Il fatto è che il deserto urbano non è una cosa inaudita. Le città, anzi, sono deserte nello stesso modo ogni giorno dell’anno. Deserta è la città che accoglie l’alba, quella dei primi bar che alzano la serranda, e deserta è la città di chi non può dormire e scende in strada, dei pacchi di giornali consegnati a edicole ancora chiuse, di chi fugge da chissà quali fantasmi, degli autobus notturni che tornano ai depositi, dei portieri di notte. Deserta è la città quotidiana di chi va a lavorare quando l’alba non ha raggiunto le strade ma è ancora una lusinga in un angolo del cielo. Ed è, quella, una Roma capace di mille promesse e che profuma di caffè dietro le finestre ancora chiuse. Quelle finestre poi s’apriranno per accogliere l’aria fresca del mattino: oggi invece sono sbarrate. Ciò che insomma adesso rende ogni cosa straordinaria non è il deserto il quale, poi, di per sé è pura scenografia e ciò spiega anche il brivido borghese della scoperta che tanti sembrano aver sperimentato in questi giorni: ciò che rende ogni cosa straordinaria è invece la cattività delle persone.

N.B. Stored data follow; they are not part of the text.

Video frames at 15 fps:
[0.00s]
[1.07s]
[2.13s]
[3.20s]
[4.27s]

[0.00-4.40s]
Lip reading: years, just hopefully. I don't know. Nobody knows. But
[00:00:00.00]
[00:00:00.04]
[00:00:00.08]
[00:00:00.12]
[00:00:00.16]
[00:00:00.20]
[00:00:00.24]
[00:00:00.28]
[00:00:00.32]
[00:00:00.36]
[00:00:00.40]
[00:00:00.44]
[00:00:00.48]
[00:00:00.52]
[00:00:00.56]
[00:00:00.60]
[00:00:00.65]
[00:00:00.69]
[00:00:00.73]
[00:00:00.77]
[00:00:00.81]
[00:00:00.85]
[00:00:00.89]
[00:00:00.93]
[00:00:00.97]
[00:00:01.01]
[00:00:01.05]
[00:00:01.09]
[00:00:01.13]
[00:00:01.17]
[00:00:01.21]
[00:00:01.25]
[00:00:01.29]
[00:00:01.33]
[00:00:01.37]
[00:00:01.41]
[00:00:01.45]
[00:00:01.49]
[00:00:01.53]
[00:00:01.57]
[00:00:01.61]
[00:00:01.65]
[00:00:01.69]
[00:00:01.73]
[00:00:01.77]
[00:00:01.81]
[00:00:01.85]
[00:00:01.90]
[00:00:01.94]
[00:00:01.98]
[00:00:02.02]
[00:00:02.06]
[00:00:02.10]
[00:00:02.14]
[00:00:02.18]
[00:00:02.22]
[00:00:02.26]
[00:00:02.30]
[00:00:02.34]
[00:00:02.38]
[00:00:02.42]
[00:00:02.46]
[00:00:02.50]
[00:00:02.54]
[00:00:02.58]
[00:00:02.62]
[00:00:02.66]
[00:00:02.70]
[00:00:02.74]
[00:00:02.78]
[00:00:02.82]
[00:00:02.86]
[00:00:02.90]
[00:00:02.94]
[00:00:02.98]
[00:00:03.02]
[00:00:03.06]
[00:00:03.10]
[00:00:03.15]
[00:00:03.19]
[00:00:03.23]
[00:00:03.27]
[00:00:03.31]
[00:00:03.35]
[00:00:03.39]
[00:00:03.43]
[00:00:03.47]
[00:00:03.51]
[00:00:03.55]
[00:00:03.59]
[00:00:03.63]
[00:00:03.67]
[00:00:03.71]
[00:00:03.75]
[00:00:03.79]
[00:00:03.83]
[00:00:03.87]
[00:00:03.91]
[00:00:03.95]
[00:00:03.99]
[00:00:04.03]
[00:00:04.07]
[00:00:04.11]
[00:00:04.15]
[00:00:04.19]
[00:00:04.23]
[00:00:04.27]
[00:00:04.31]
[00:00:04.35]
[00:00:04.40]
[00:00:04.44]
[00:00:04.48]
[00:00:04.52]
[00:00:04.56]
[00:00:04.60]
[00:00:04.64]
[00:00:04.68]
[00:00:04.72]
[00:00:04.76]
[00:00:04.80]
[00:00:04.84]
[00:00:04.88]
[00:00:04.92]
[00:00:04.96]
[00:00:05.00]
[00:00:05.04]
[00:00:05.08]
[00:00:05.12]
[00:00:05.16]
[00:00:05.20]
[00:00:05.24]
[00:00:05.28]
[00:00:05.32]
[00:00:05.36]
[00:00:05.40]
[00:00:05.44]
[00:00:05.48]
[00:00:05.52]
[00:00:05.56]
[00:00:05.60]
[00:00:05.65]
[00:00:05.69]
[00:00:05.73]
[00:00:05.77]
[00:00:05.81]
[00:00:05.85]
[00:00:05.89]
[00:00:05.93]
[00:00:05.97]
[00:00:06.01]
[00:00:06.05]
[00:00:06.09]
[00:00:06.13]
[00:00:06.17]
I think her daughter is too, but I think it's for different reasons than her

Così, al di là della suggestione regalata dalle immagini passate in tv e ovunque in queste settimane, il deserto di questa Roma non somiglia in nulla a quello raccontato da Carlo Verdone in Un sacco bello, né è la Roma del Sorpasso o quella del sole d’estate, feroce che scioglie l’asfalto. È invece una Roma che pare quella raccontata in Io la conoscevo bene, la città algida ma plumbea attraversata da Adriana in quel suo ritorno a casa disperato.
Ecco, allora che Campo de’ Fiori, piazza Farnese, Pantheon, Trinità dei Monti, Trastevere, Piramide, il Circo Massimo, via del Corso, in questa Pasquetta stralunata ovunque era lo stesso; persino la città politica, Montecitorio, palazzo Chigi erano avvolti in una inquietudine appena larvata. Su una panchina, di fronte a San Clemente, un ragazzo – miracolosa presenza umana! – sgranava un rosario, poiché forse non aveva altro posto per farlo. Nei pressi di piazza Navona, qualcuno cercava un riparo sistemando i propri cartoni nell’incavo di una vetrina. E poi soltanto polizia, carabinieri, mitraglie spianate ad ogni posto di blocco, ed erano decine, ovunque, fino a saturare da soli una città esausta e così vuota che si restava annichiliti di fronte a quegli stessi muri e su certi gradini sui quali in altri tempi trascorsero estati di baci, sorrisi e pure qualche addio.
E gli altri? Dove sono gli altri? Dov’è oggi la città caciarona e sfrontata? Dove sta la città indolente e sorniona? E dove la città coatta che fa la voce grossa e poi s’ammoscia in un sorriso? Dov’è Roma? Dove sta? Ecco, oggi Roma non c’è. E per questo non c’è neppure la grande bellezza promessa dalla tv che ci ha mostrato una città deserta raccomntandoci che proprio per questo fosse bellissima, per il suo esser vuota, come se l’assenza d’ogni persona, il deserto d’umanità, potesse davvero esaltare le pietre, relitto d’un passato che senza presente diventa nulla poiché nessuno può vederlo, nessuno lo ricorda, e così sparisce anch’esso, insieme alle persone.
Quelle pietre, insomma, così sole adesso parevano morte, e morta così l’estrema bellezza di questa città, la più monumentale e splendida di tutte, città amatissima sì, ma perché fatta anche di carne, non soltanto di pietra e di sole. E senza quella carne, tutto è apparso fuori posto, persino il suo cielo indeciso, bianco e inconsolabile come il vestito delle spose.